[Stored data]
━━━━━━━━━━━━━━━━━━━━━━━━━━━━━━

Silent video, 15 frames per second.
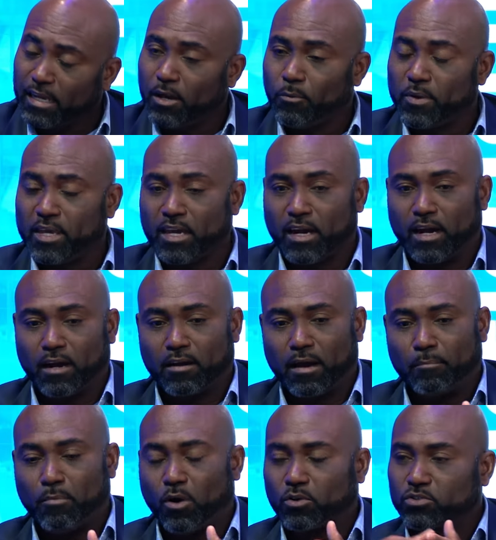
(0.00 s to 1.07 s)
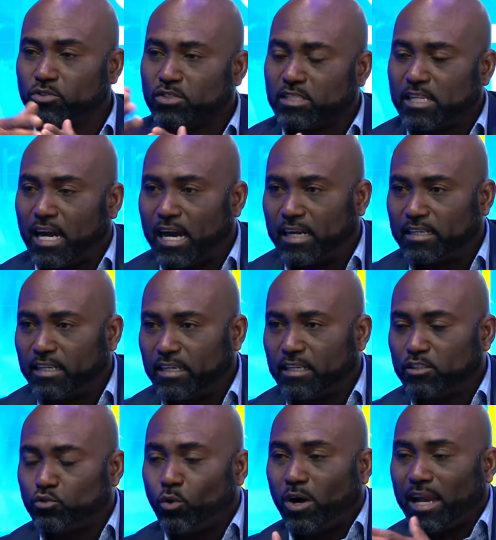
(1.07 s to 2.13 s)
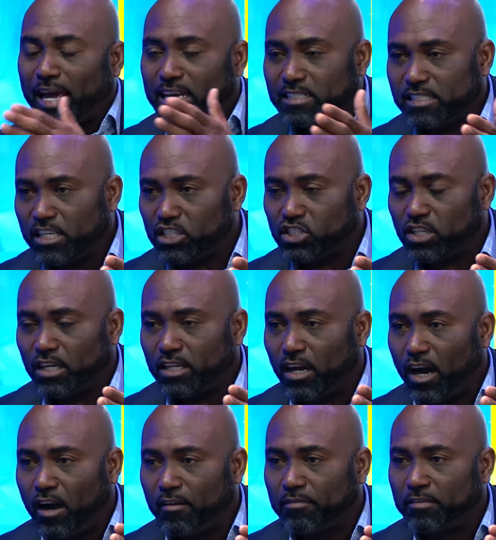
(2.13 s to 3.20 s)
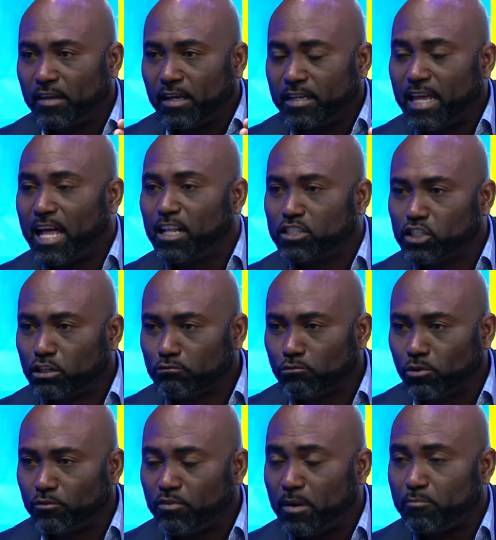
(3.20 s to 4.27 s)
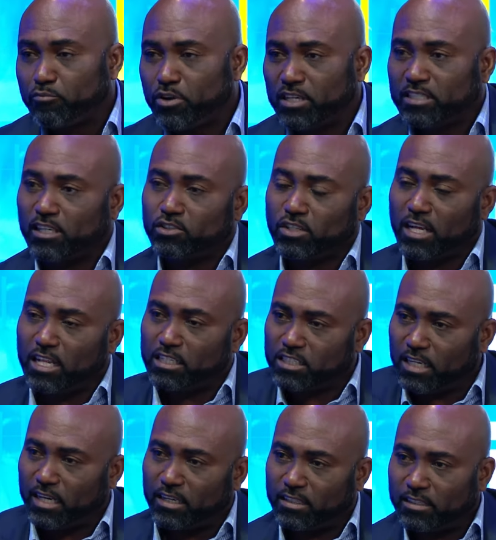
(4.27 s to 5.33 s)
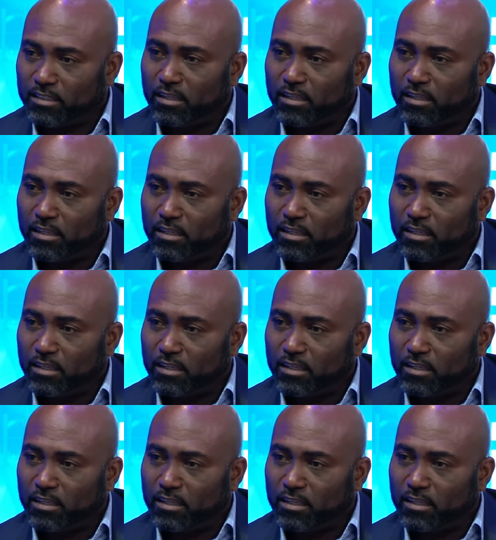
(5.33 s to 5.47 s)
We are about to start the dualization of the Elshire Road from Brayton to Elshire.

━━━━━━━━━━━━━━━━━━━━━━━━━━━━━━

- **Activity**
Word for word, repeat only the lines from the line containing "(1.07 s to 2.13 s)" through the end of the data, without any pictures.

- **Task solution**
(1.07 s to 2.13 s)
(2.13 s to 3.20 s)
(3.20 s to 4.27 s)
(4.27 s to 5.33 s)
(5.33 s to 5.47 s)
We are about to start the dualization of the Elshire Road from Brayton to Elshire.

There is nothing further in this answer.